Stored dataset items
::::::::

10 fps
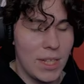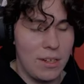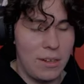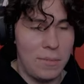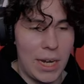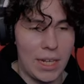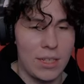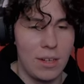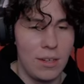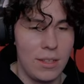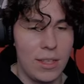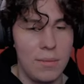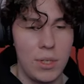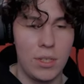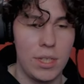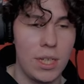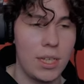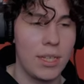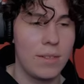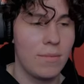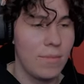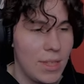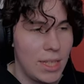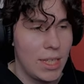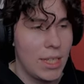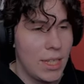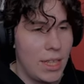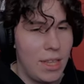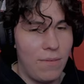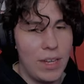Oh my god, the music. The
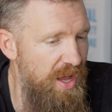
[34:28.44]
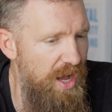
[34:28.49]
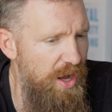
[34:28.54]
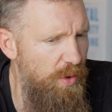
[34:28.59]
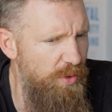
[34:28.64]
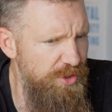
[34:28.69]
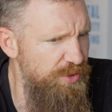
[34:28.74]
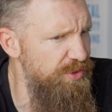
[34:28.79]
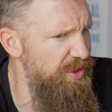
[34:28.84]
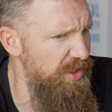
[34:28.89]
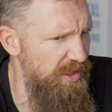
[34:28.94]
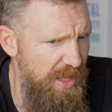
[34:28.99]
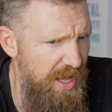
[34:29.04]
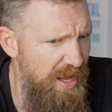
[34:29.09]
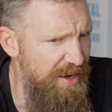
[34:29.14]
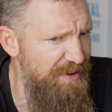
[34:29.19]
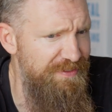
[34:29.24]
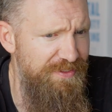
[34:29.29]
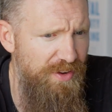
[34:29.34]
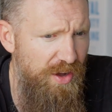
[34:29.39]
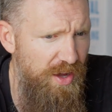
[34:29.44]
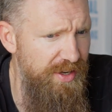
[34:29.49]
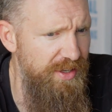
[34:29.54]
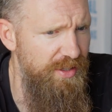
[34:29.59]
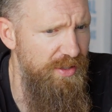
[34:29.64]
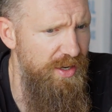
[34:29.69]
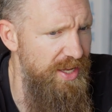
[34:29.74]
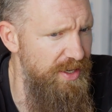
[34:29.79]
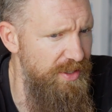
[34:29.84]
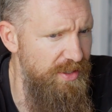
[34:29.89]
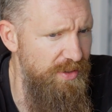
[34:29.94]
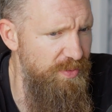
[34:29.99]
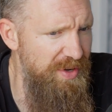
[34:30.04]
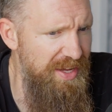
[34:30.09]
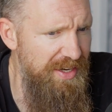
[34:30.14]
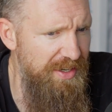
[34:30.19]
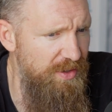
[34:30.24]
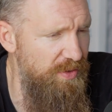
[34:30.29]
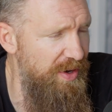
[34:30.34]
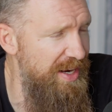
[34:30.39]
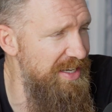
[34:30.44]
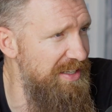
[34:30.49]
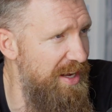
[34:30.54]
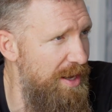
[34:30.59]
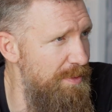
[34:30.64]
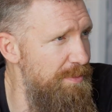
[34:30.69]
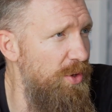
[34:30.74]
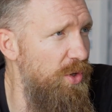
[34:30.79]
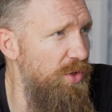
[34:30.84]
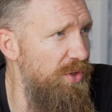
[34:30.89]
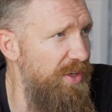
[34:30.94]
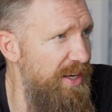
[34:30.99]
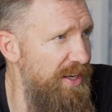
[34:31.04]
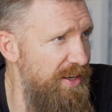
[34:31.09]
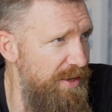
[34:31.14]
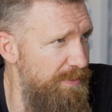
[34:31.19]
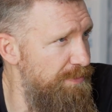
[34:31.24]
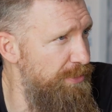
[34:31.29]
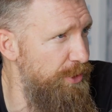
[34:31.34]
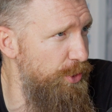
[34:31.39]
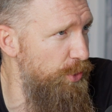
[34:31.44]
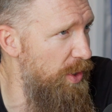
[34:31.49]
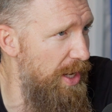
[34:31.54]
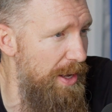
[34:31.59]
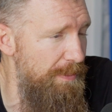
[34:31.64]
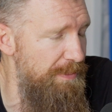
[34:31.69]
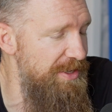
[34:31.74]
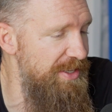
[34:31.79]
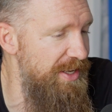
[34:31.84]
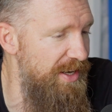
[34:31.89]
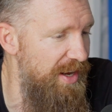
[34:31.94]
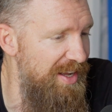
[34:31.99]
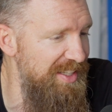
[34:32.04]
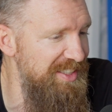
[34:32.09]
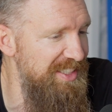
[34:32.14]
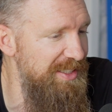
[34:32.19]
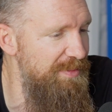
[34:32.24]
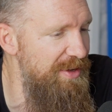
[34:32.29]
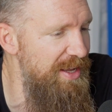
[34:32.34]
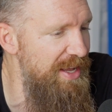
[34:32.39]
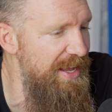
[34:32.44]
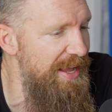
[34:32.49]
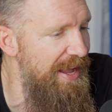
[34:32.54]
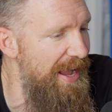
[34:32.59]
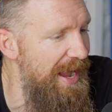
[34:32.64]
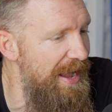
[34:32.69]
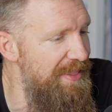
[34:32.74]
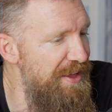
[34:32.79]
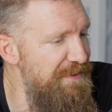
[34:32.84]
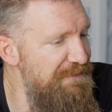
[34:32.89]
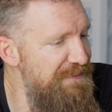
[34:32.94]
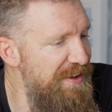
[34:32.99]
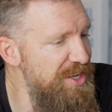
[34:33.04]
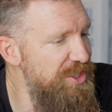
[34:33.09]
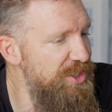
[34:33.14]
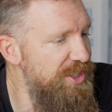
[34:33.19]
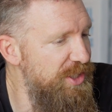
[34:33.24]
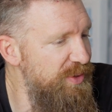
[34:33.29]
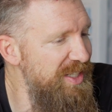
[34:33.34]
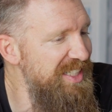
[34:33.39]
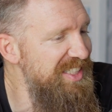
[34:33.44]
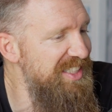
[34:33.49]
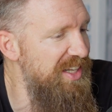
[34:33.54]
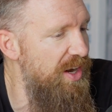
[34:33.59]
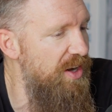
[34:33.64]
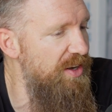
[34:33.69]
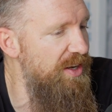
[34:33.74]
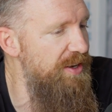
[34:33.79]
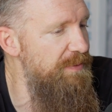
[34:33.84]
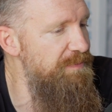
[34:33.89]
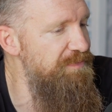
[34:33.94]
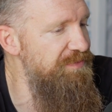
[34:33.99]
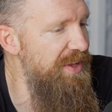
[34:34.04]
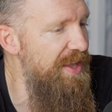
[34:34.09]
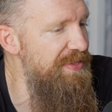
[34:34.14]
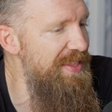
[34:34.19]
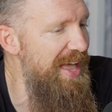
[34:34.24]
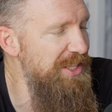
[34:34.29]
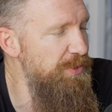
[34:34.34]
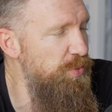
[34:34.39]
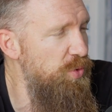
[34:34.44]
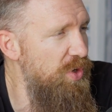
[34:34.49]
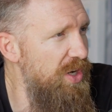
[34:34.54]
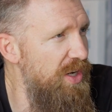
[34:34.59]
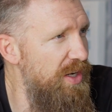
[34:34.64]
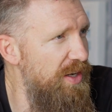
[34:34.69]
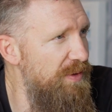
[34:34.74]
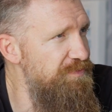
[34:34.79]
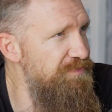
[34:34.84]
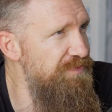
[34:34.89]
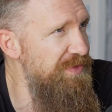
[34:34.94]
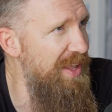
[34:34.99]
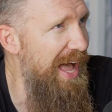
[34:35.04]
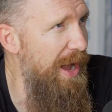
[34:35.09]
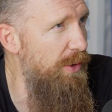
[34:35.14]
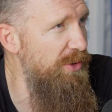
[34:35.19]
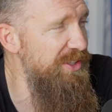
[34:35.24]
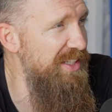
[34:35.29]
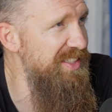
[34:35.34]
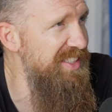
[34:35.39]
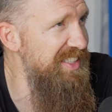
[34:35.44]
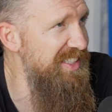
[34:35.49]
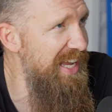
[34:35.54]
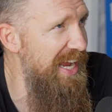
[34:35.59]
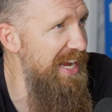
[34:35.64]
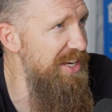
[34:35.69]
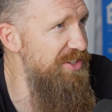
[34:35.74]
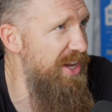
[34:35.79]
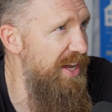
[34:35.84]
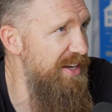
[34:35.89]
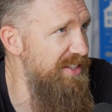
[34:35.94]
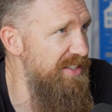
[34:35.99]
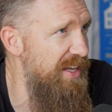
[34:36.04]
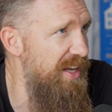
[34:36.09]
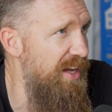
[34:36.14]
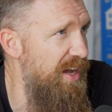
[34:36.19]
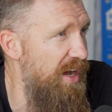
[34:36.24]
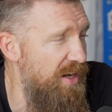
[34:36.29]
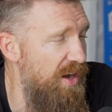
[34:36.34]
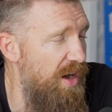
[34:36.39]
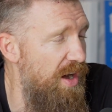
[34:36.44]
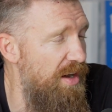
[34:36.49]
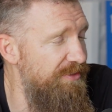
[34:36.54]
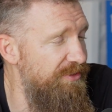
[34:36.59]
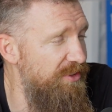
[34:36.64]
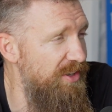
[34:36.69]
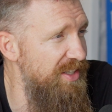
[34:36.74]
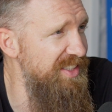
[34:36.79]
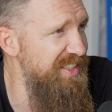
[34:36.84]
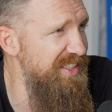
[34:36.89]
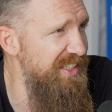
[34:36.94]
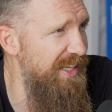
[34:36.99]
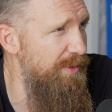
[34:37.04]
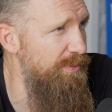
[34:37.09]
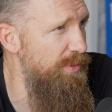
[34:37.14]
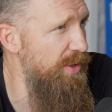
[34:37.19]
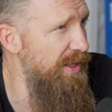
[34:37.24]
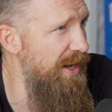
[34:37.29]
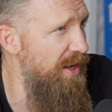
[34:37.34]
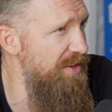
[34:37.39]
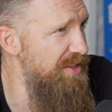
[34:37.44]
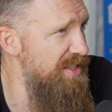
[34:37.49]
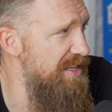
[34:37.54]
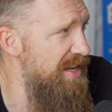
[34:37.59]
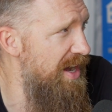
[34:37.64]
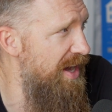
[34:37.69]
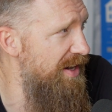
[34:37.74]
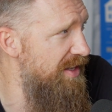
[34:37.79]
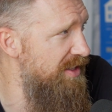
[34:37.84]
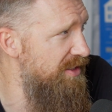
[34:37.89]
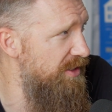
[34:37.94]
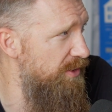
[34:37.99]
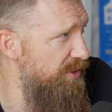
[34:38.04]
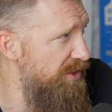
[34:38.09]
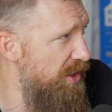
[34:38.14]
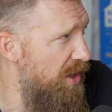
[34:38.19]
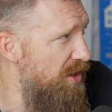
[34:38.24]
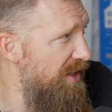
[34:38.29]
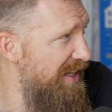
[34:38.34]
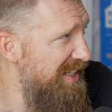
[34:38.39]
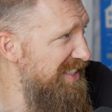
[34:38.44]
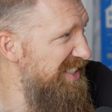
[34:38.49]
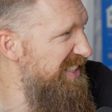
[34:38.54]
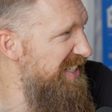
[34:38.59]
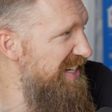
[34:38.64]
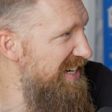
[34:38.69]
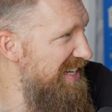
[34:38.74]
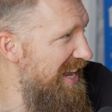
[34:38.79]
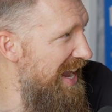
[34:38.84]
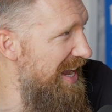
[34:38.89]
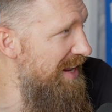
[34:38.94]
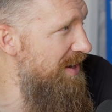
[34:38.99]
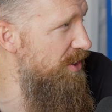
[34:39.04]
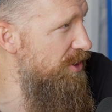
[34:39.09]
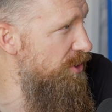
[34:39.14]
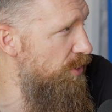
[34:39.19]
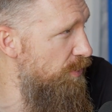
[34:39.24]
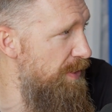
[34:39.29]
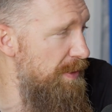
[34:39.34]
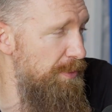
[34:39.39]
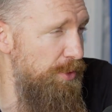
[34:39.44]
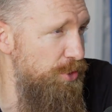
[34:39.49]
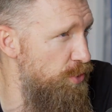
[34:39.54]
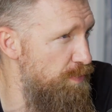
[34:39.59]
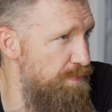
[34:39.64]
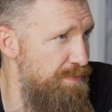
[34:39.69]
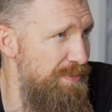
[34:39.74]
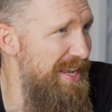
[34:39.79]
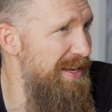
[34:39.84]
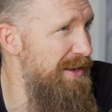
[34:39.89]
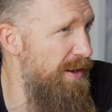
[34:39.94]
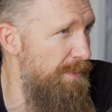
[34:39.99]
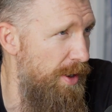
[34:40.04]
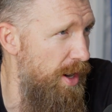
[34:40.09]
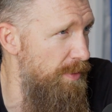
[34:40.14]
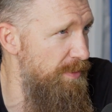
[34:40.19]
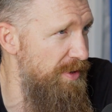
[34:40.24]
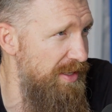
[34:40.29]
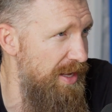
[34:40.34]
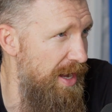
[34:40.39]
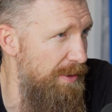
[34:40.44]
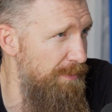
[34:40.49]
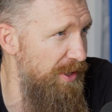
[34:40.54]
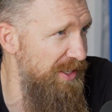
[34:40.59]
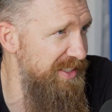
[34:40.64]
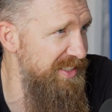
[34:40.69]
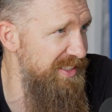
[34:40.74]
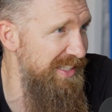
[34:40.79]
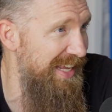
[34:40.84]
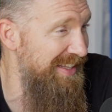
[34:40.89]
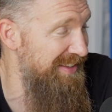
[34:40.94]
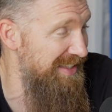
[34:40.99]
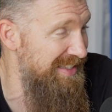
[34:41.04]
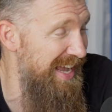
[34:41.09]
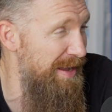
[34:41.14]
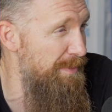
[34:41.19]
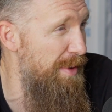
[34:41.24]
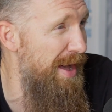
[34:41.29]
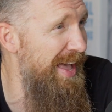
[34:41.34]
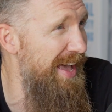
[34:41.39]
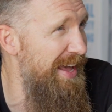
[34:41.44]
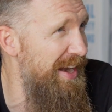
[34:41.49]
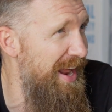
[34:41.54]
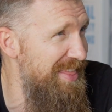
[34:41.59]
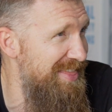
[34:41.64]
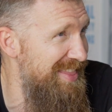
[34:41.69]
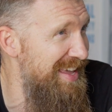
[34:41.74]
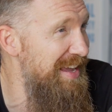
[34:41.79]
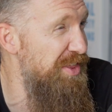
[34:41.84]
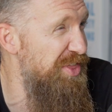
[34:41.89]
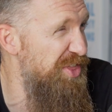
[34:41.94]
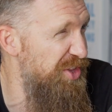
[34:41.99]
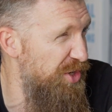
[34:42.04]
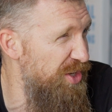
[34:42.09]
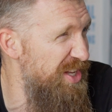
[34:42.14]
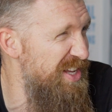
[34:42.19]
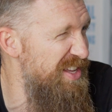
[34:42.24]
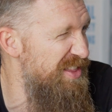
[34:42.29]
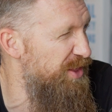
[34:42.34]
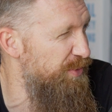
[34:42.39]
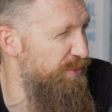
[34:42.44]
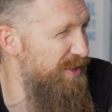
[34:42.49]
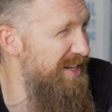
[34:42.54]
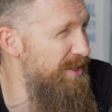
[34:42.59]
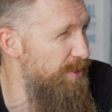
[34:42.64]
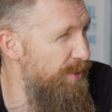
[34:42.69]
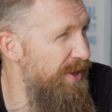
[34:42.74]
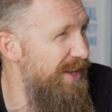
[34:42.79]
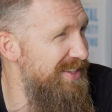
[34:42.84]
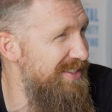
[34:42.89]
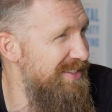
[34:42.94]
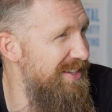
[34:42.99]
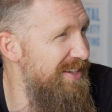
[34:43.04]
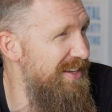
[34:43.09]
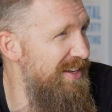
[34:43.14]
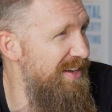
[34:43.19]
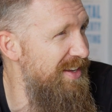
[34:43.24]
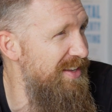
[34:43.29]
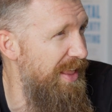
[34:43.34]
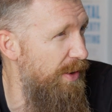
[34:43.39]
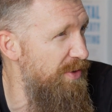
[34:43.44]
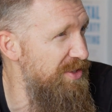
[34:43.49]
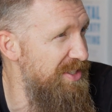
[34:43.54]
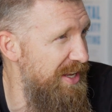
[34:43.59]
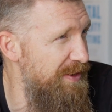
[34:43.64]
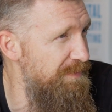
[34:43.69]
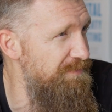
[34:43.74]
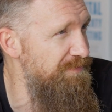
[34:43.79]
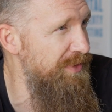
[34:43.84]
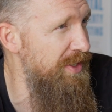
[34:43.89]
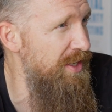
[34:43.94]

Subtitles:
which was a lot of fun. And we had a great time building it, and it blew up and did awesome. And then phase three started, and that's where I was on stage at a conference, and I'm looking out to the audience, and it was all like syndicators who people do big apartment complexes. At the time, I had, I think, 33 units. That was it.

::::::::

## Exercise prompt
Do not include images; quote all of the entries above exactly.

## Response area
10 fps
Oh my god, the music. The
[34:28.44]
[34:28.49]
[34:28.54]
[34:28.59]
[34:28.64]
[34:28.69]
[34:28.74]
[34:28.79]
[34:28.84]
[34:28.89]
[34:28.94]
[34:28.99]
[34:29.04]
[34:29.09]
[34:29.14]
[34:29.19]
[34:29.24]
[34:29.29]
[34:29.34]
[34:29.39]
[34:29.44]
[34:29.49]
[34:29.54]
[34:29.59]
[34:29.64]
[34:29.69]
[34:29.74]
[34:29.79]
[34:29.84]
[34:29.89]
[34:29.94]
[34:29.99]
[34:30.04]
[34:30.09]
[34:30.14]
[34:30.19]
[34:30.24]
[34:30.29]
[34:30.34]
[34:30.39]
[34:30.44]
[34:30.49]
[34:30.54]
[34:30.59]
[34:30.64]
[34:30.69]
[34:30.74]
[34:30.79]
[34:30.84]
[34:30.89]
[34:30.94]
[34:30.99]
[34:31.04]
[34:31.09]
[34:31.14]
[34:31.19]
[34:31.24]
[34:31.29]
[34:31.34]
[34:31.39]
[34:31.44]
[34:31.49]
[34:31.54]
[34:31.59]
[34:31.64]
[34:31.69]
[34:31.74]
[34:31.79]
[34:31.84]
[34:31.89]
[34:31.94]
[34:31.99]
[34:32.04]
[34:32.09]
[34:32.14]
[34:32.19]
[34:32.24]
[34:32.29]
[34:32.34]
[34:32.39]
[34:32.44]
[34:32.49]
[34:32.54]
[34:32.59]
[34:32.64]
[34:32.69]
[34:32.74]
[34:32.79]
[34:32.84]
[34:32.89]
[34:32.94]
[34:32.99]
[34:33.04]
[34:33.09]
[34:33.14]
[34:33.19]
[34:33.24]
[34:33.29]
[34:33.34]
[34:33.39]
[34:33.44]
[34:33.49]
[34:33.54]
[34:33.59]
[34:33.64]
[34:33.69]
[34:33.74]
[34:33.79]
[34:33.84]
[34:33.89]
[34:33.94]
[34:33.99]
[34:34.04]
[34:34.09]
[34:34.14]
[34:34.19]
[34:34.24]
[34:34.29]
[34:34.34]
[34:34.39]
[34:34.44]
[34:34.49]
[34:34.54]
[34:34.59]
[34:34.64]
[34:34.69]
[34:34.74]
[34:34.79]
[34:34.84]
[34:34.89]
[34:34.94]
[34:34.99]
[34:35.04]
[34:35.09]
[34:35.14]
[34:35.19]
[34:35.24]
[34:35.29]
[34:35.34]
[34:35.39]
[34:35.44]
[34:35.49]
[34:35.54]
[34:35.59]
[34:35.64]
[34:35.69]
[34:35.74]
[34:35.79]
[34:35.84]
[34:35.89]
[34:35.94]
[34:35.99]
[34:36.04]
[34:36.09]
[34:36.14]
[34:36.19]
[34:36.24]
[34:36.29]
[34:36.34]
[34:36.39]
[34:36.44]
[34:36.49]
[34:36.54]
[34:36.59]
[34:36.64]
[34:36.69]
[34:36.74]
[34:36.79]
[34:36.84]
[34:36.89]
[34:36.94]
[34:36.99]
[34:37.04]
[34:37.09]
[34:37.14]
[34:37.19]
[34:37.24]
[34:37.29]
[34:37.34]
[34:37.39]
[34:37.44]
[34:37.49]
[34:37.54]
[34:37.59]
[34:37.64]
[34:37.69]
[34:37.74]
[34:37.79]
[34:37.84]
[34:37.89]
[34:37.94]
[34:37.99]
[34:38.04]
[34:38.09]
[34:38.14]
[34:38.19]
[34:38.24]
[34:38.29]
[34:38.34]
[34:38.39]
[34:38.44]
[34:38.49]
[34:38.54]
[34:38.59]
[34:38.64]
[34:38.69]
[34:38.74]
[34:38.79]
[34:38.84]
[34:38.89]
[34:38.94]
[34:38.99]
[34:39.04]
[34:39.09]
[34:39.14]
[34:39.19]
[34:39.24]
[34:39.29]
[34:39.34]
[34:39.39]
[34:39.44]
[34:39.49]
[34:39.54]
[34:39.59]
[34:39.64]
[34:39.69]
[34:39.74]
[34:39.79]
[34:39.84]
[34:39.89]
[34:39.94]
[34:39.99]
[34:40.04]
[34:40.09]
[34:40.14]
[34:40.19]
[34:40.24]
[34:40.29]
[34:40.34]
[34:40.39]
[34:40.44]
[34:40.49]
[34:40.54]
[34:40.59]
[34:40.64]
[34:40.69]
[34:40.74]
[34:40.79]
[34:40.84]
[34:40.89]
[34:40.94]
[34:40.99]
[34:41.04]
[34:41.09]
[34:41.14]
[34:41.19]
[34:41.24]
[34:41.29]
[34:41.34]
[34:41.39]
[34:41.44]
[34:41.49]
[34:41.54]
[34:41.59]
[34:41.64]
[34:41.69]
[34:41.74]
[34:41.79]
[34:41.84]
[34:41.89]
[34:41.94]
[34:41.99]
[34:42.04]
[34:42.09]
[34:42.14]
[34:42.19]
[34:42.24]
[34:42.29]
[34:42.34]
[34:42.39]
[34:42.44]
[34:42.49]
[34:42.54]
[34:42.59]
[34:42.64]
[34:42.69]
[34:42.74]
[34:42.79]
[34:42.84]
[34:42.89]
[34:42.94]
[34:42.99]
[34:43.04]
[34:43.09]
[34:43.14]
[34:43.19]
[34:43.24]
[34:43.29]
[34:43.34]
[34:43.39]
[34:43.44]
[34:43.49]
[34:43.54]
[34:43.59]
[34:43.64]
[34:43.69]
[34:43.74]
[34:43.79]
[34:43.84]
[34:43.89]
[34:43.94]

Subtitles:
which was a lot of fun. And we had a great time building it, and it blew up and did awesome. And then phase three started, and that's where I was on stage at a conference, and I'm looking out to the audience, and it was all like syndicators who people do big apartment complexes. At the time, I had, I think, 33 units. That was it.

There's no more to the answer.